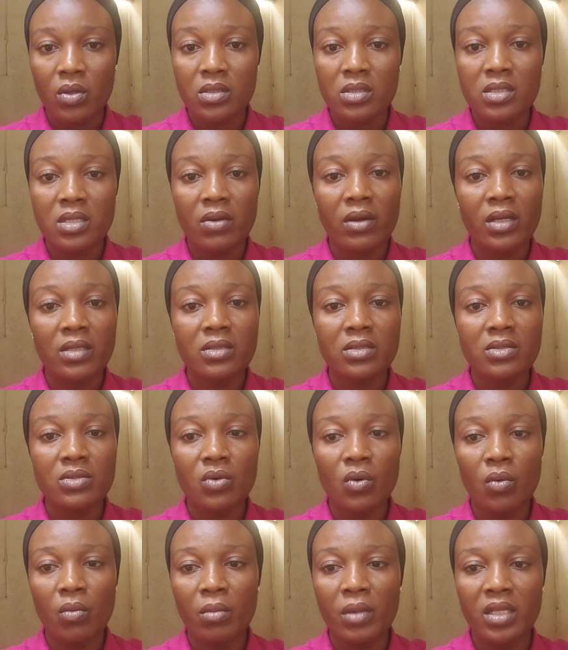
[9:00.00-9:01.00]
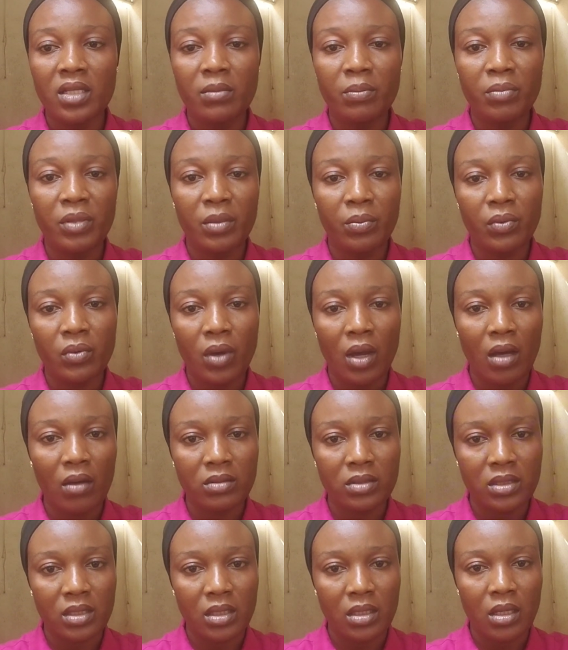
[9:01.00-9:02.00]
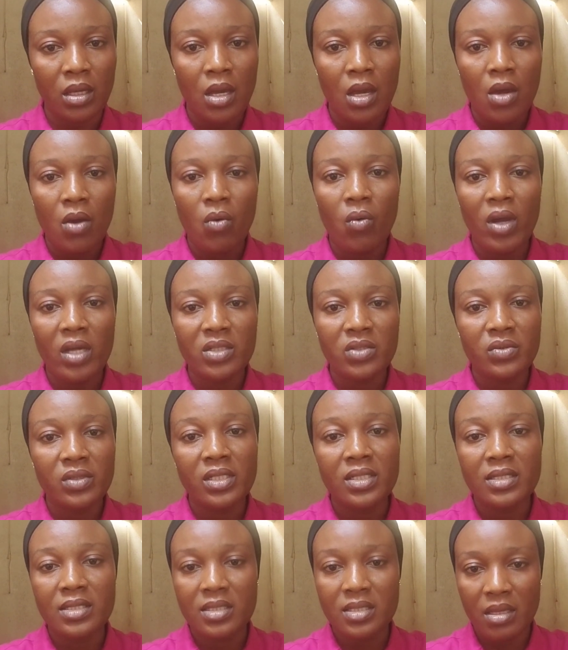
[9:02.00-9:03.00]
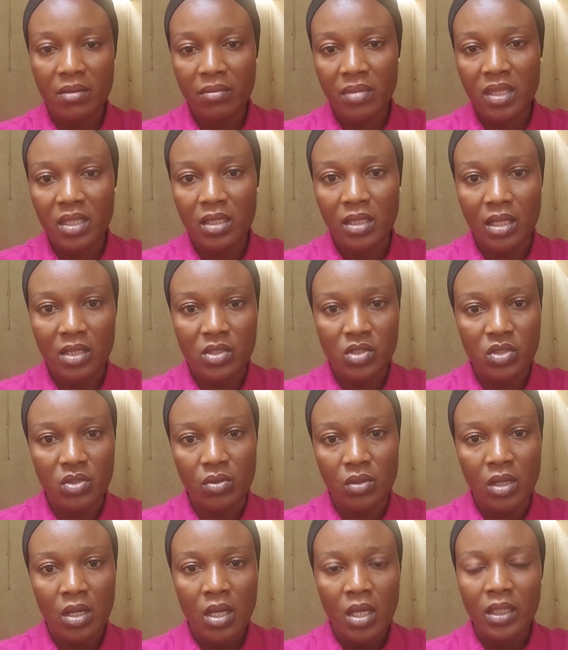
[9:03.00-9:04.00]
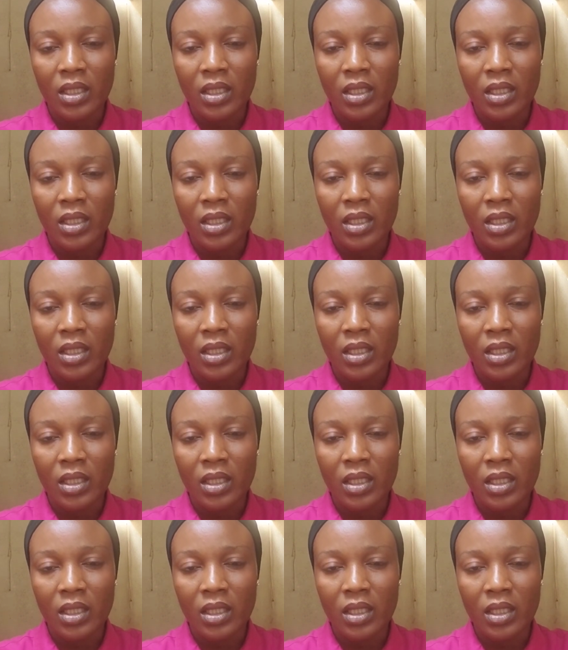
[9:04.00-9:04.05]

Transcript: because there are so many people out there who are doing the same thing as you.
◇ ◇ ◇ ◇
• Task goal:
Write out the listing word for word, omitting the pictures it holds.

• Response below:
[9:00.00-9:01.00]
[9:01.00-9:02.00]
[9:02.00-9:03.00]
[9:03.00-9:04.00]
[9:04.00-9:04.05]

Transcript: because there are so many people out there who are doing the same thing as you.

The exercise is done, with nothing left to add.